Predictive Data Selection: The Data That Predicts Is the Data That Teaches (2503.00808v3)

Published 2 Mar 2025 in cs.CL

Abstract: LLM pretraining involves training on extensive corpora, where data quality plays a pivotal role. In this work, we aim to directly estimate the contribution of data during pretraining and select pretraining data in an efficient manner. Specifically, we draw inspiration from recent findings showing that compression efficiency (i.e., the normalized loss) of diverse models on certain text correlates strongly with their downstream performance, when the text domain aligns with the downstream benchmarks(Huang et al., 2024). Building on this observation, we hypothesize that data on which model losses are predictive of downstream abilities also contribute effectively to learning. To leverage this insight, we introduce predictive data selection (PreSelect), a lightweight and efficient data selection method that requires training and deploying only a fastText-based scorer. Through comprehensive experiments with 1B and 3B parameter models, we demonstrate that models trained on 30B tokens selected with PreSelect surpass the performance of the vanilla baseline trained on 300B tokens, achieving a 10x reduction in compute requirements. Furthermore, PreSelect significantly outperforms other competitive data selection baselines, such as DCLM and FineWeb-Edu on a scale of 3B models trained on 100B tokens. We open-source our trained data selection scorer along with the curated datasets at https://github.com/hkust-nlp/PreSelect.

Summary

The paper introduces a novel method to select high-quality pretraining data by quantifying its predictive strength using compression efficiency via language model loss rankings and a matching score.
A scalable approach trains a fastText classifier on a seed set, enabling efficient document selection over massive datasets and achieving up to a 10reduction in computation while outperforming baselines.
Extensive experiments demonstrate substantial improvements across models (400M-3B parameters), including a 5.3% absolute gain on key tasks and a 10% increase on Arc-Easy compared to random selection and methods like DCLM.

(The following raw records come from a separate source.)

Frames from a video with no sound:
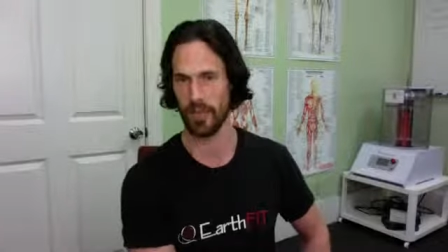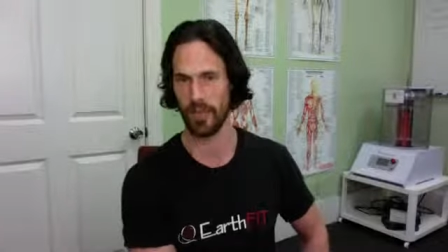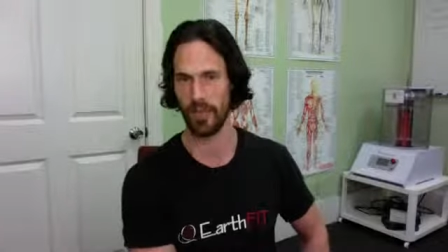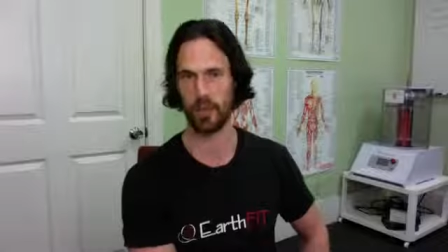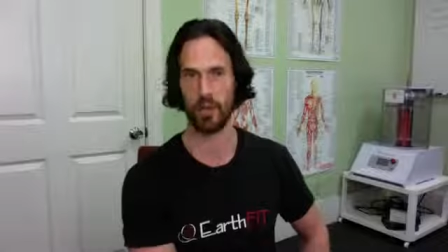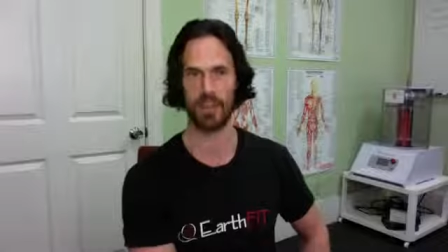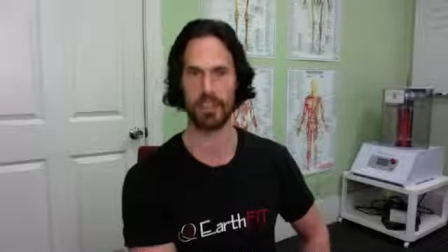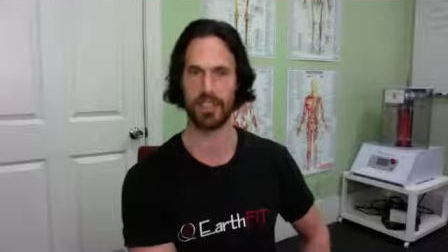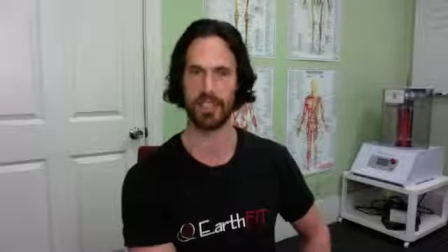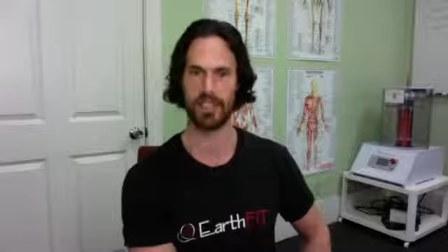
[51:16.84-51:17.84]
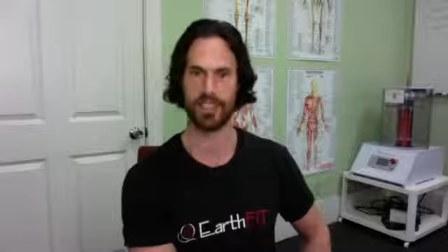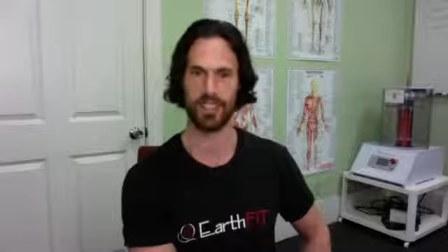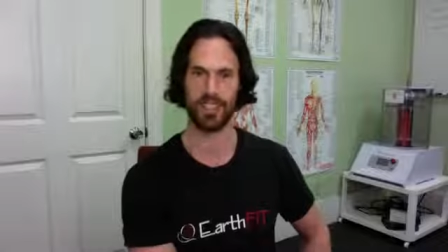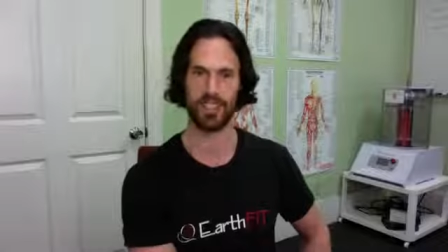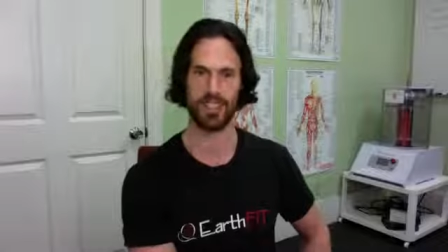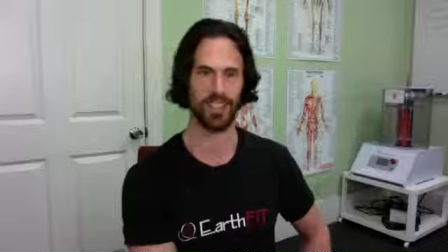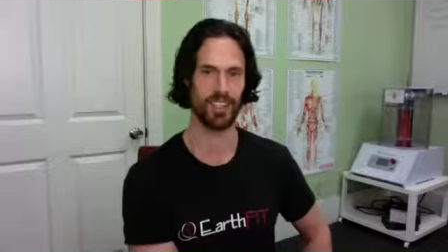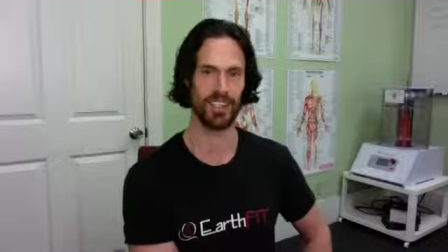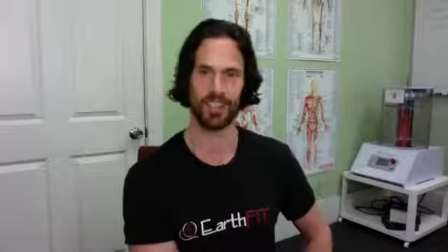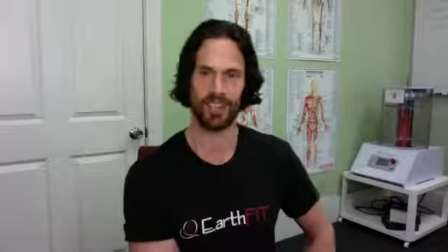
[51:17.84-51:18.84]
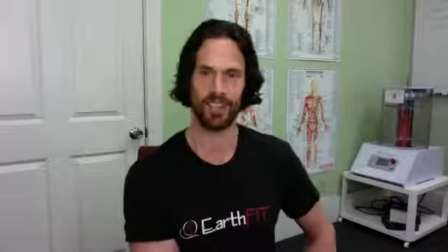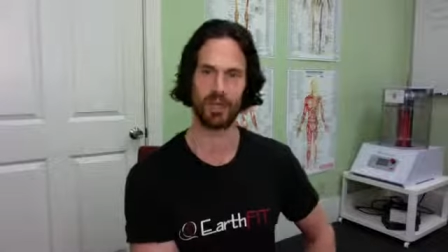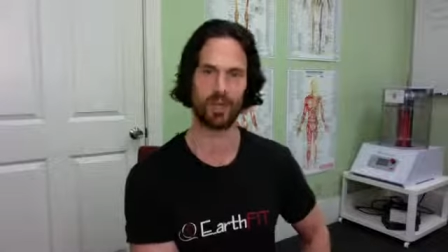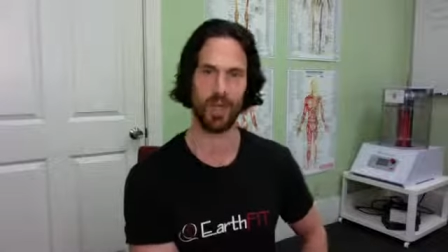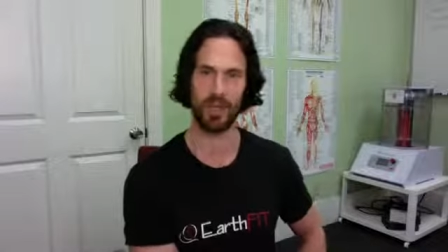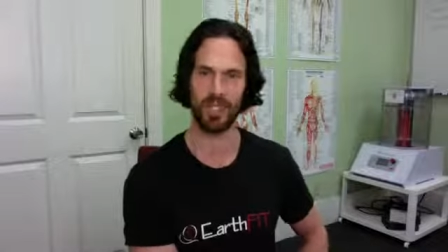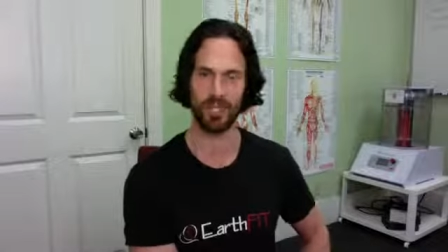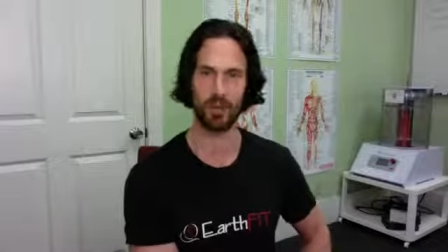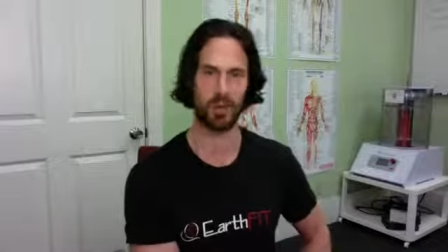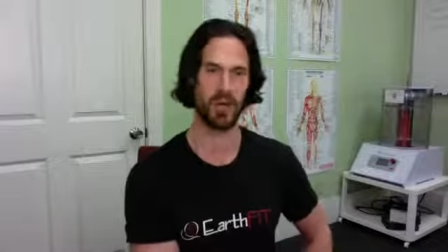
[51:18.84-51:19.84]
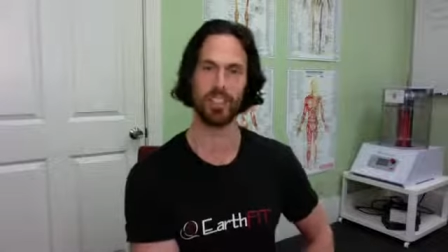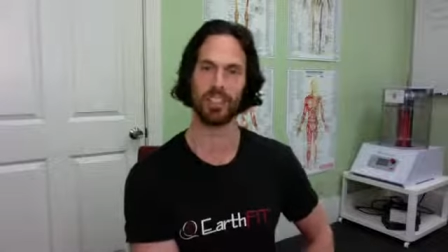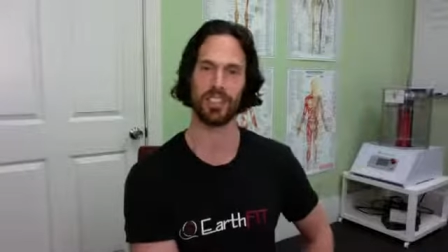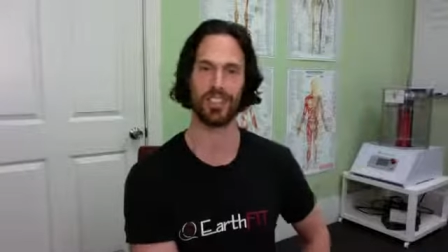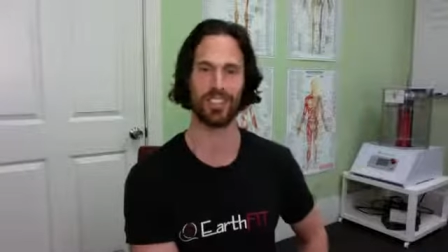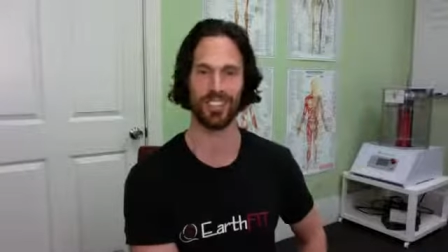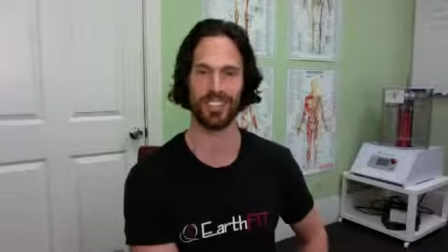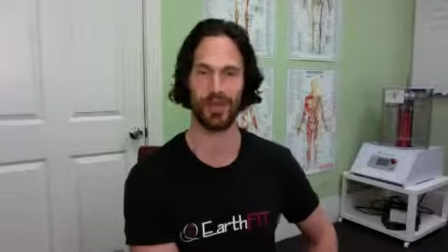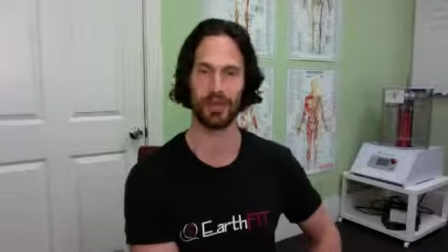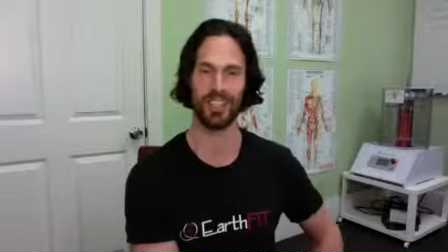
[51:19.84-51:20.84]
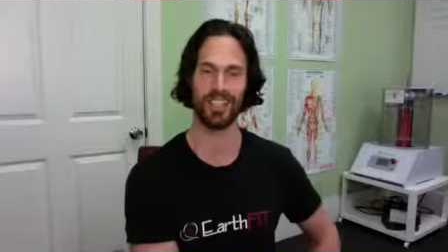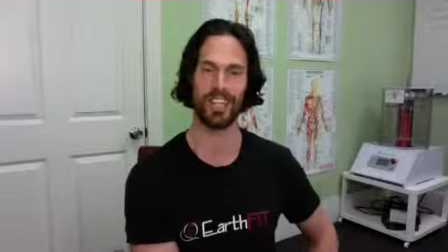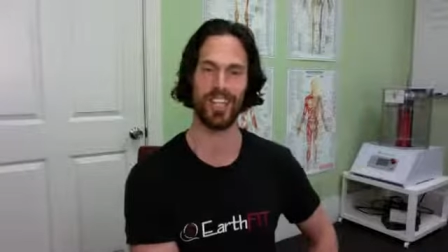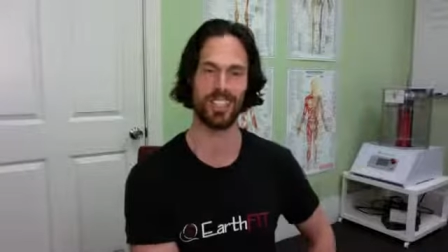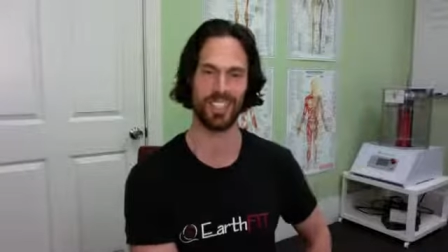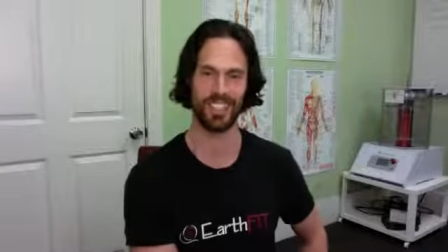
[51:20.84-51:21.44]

watching this, that, you know, maybe inspirational or something like that?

This work introduces a method for efficiently selecting high-quality pretraining data based on the predictive strength measured via compression efficiency.

It quantifies a document’s predictive strength by computing normalized LLM loss rankings and comparing them with downstream performance ranks using a matching score.
A fastText-based classifier is trained on a curated seed set to enable scalable document-level selection over massive corpora, yielding up to 10× reduction in computation while surpassing baselines.
Extensive experiments with models ranging from 400M to 3B parameters show significant absolute improvements (e.g., 5.3% on key tasks, 10% gains on Arc-Easy, and marked BPC reductions for math/code) compared to random selection and existing methods like DCLM.